> **THE DATA**

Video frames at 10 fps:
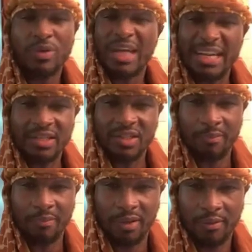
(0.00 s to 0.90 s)
You will not
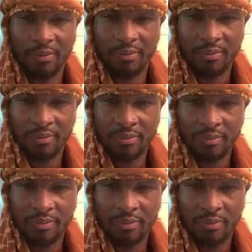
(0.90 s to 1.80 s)
accept me.
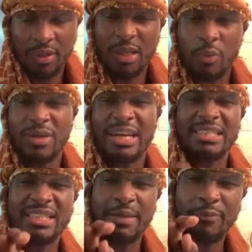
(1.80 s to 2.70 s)
You will
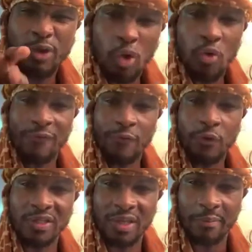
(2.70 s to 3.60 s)
not accept you if
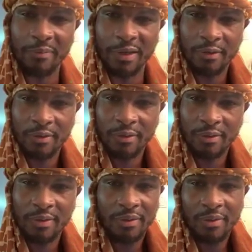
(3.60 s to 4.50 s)
you accept me.
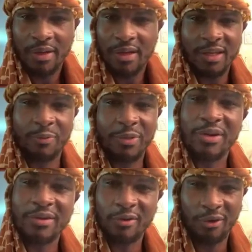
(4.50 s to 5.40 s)
It's
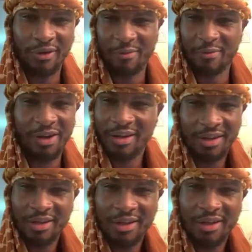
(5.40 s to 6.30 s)
been written already, bro.
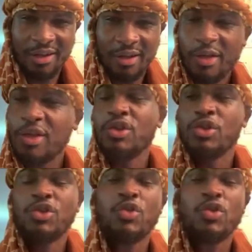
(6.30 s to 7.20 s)

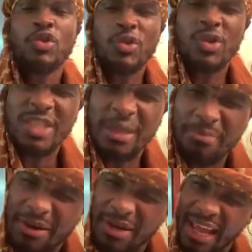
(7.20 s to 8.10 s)
You see
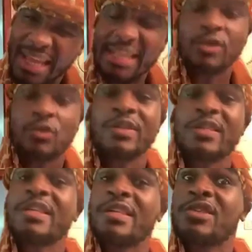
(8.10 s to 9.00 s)
the amount of hate. It's
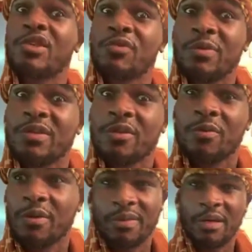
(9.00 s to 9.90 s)
one thing to disagree with
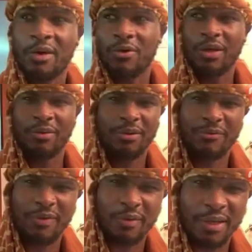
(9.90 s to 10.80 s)
someone and be like, oh yeah, we
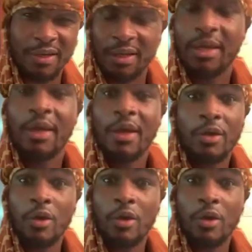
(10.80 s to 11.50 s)
don't fuck with that nigga.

> **EXERCISE OBJECTIVE**
Output, exactly and without pictures, the lines above that run from the one containing "(6.30 s to 7.20 s)" through the last line of the entries, inclusive.

> **RESULT OF THE EXERCISE**
(6.30 s to 7.20 s)

(7.20 s to 8.10 s)
You see
(8.10 s to 9.00 s)
the amount of hate. It's
(9.00 s to 9.90 s)
one thing to disagree with
(9.90 s to 10.80 s)
someone and be like, oh yeah, we
(10.80 s to 11.50 s)
don't fuck with that nigga.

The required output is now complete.